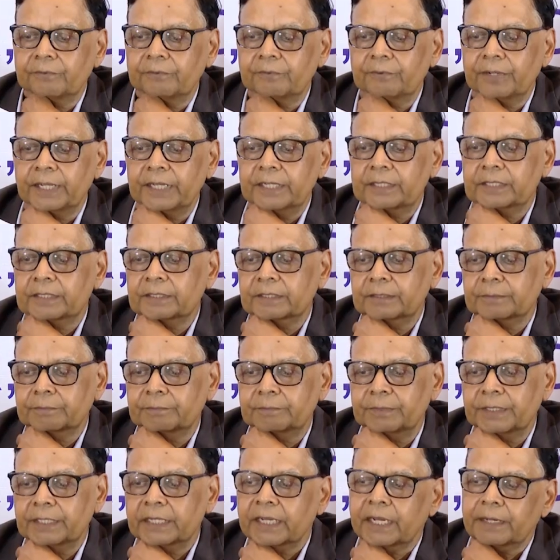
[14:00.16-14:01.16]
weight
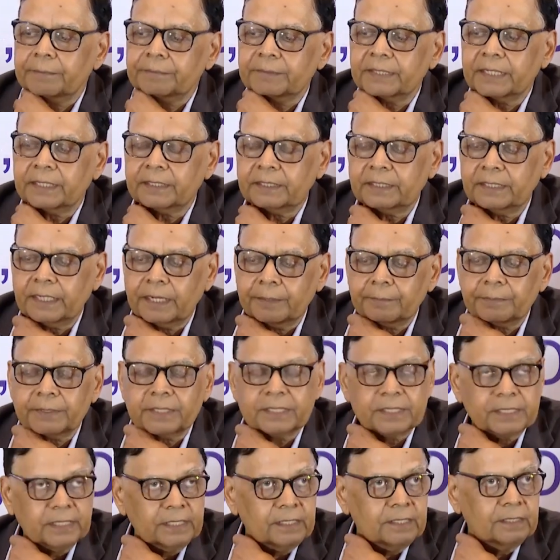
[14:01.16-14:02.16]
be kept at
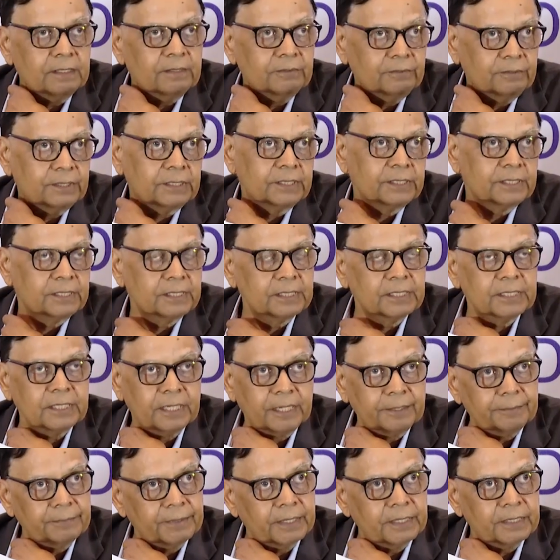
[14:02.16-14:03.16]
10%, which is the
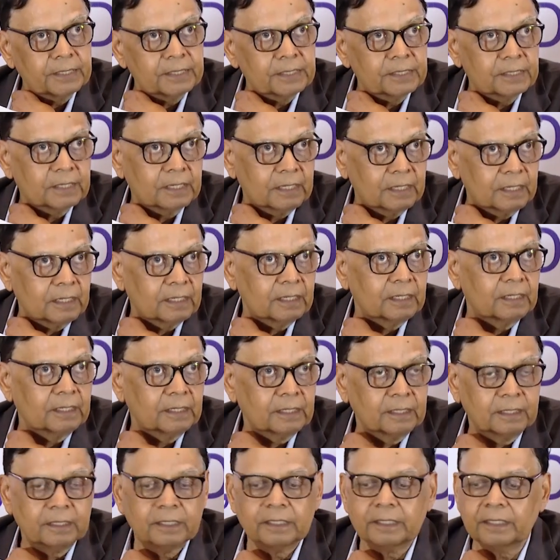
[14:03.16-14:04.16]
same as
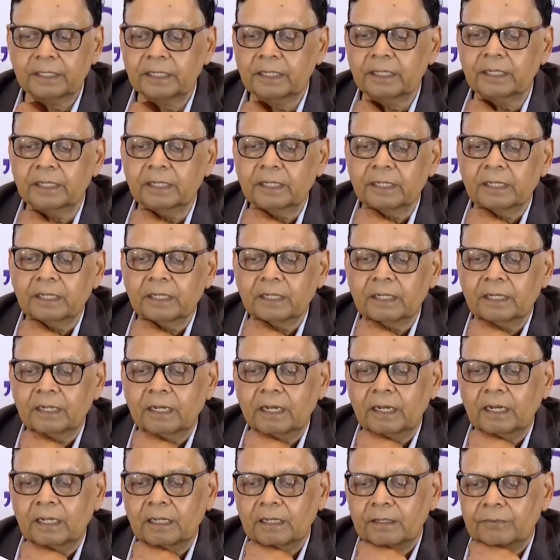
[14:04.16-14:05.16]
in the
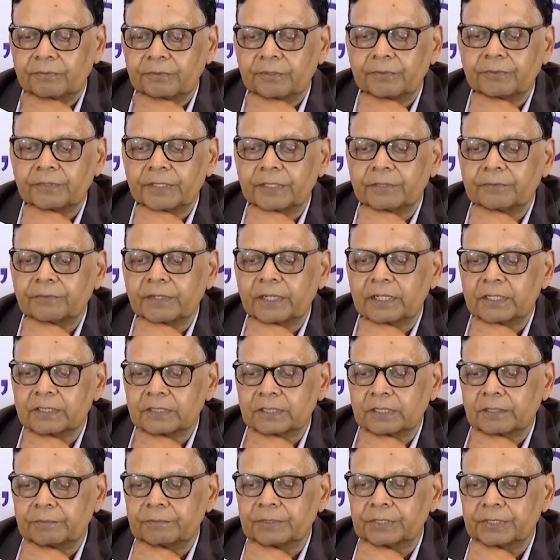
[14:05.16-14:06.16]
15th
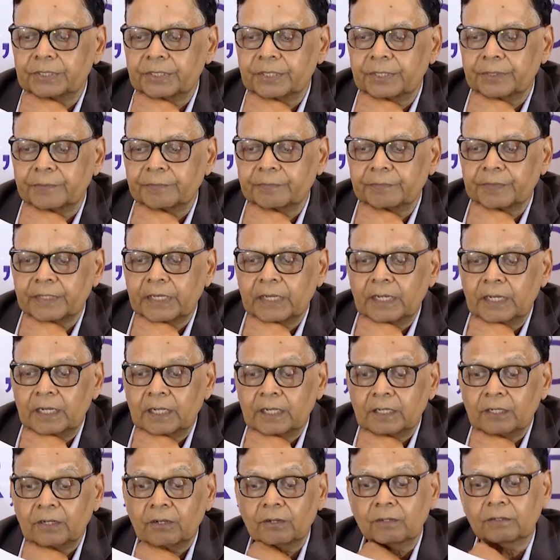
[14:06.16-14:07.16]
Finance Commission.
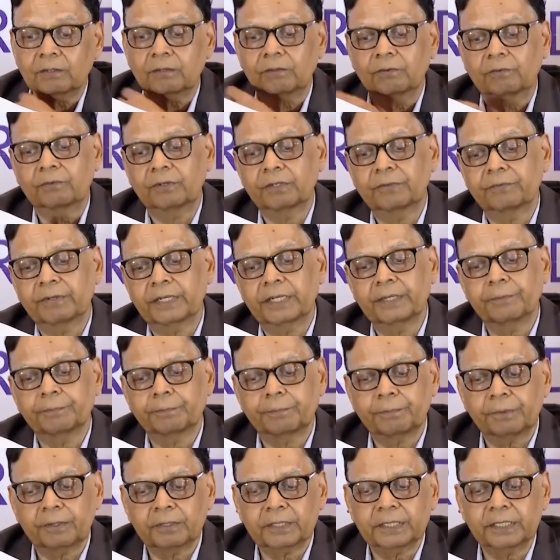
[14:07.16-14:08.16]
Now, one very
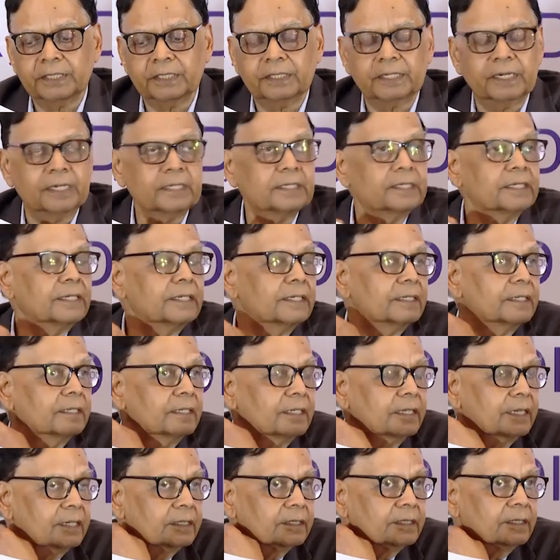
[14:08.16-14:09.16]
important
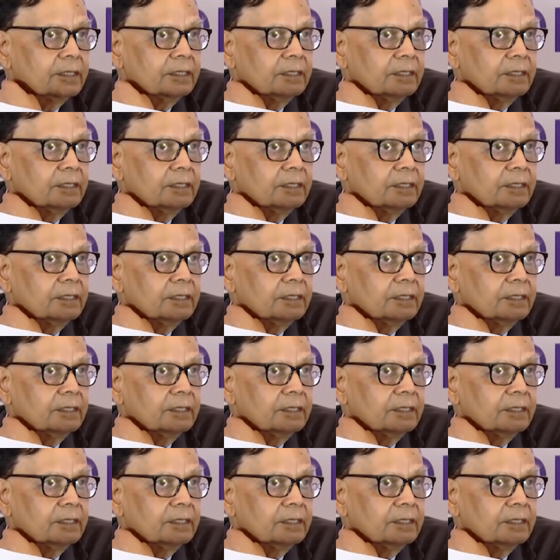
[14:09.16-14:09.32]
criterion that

▬▬▬

*Problem statement*: From the line containing "[14:05.16-14:06.16]" through the final line of the listing, copy every line exactly and nothing else. Skip the pictures.

*Reply*:
[14:05.16-14:06.16]
15th
[14:06.16-14:07.16]
Finance Commission.
[14:07.16-14:08.16]
Now, one very
[14:08.16-14:09.16]
important
[14:09.16-14:09.32]
criterion that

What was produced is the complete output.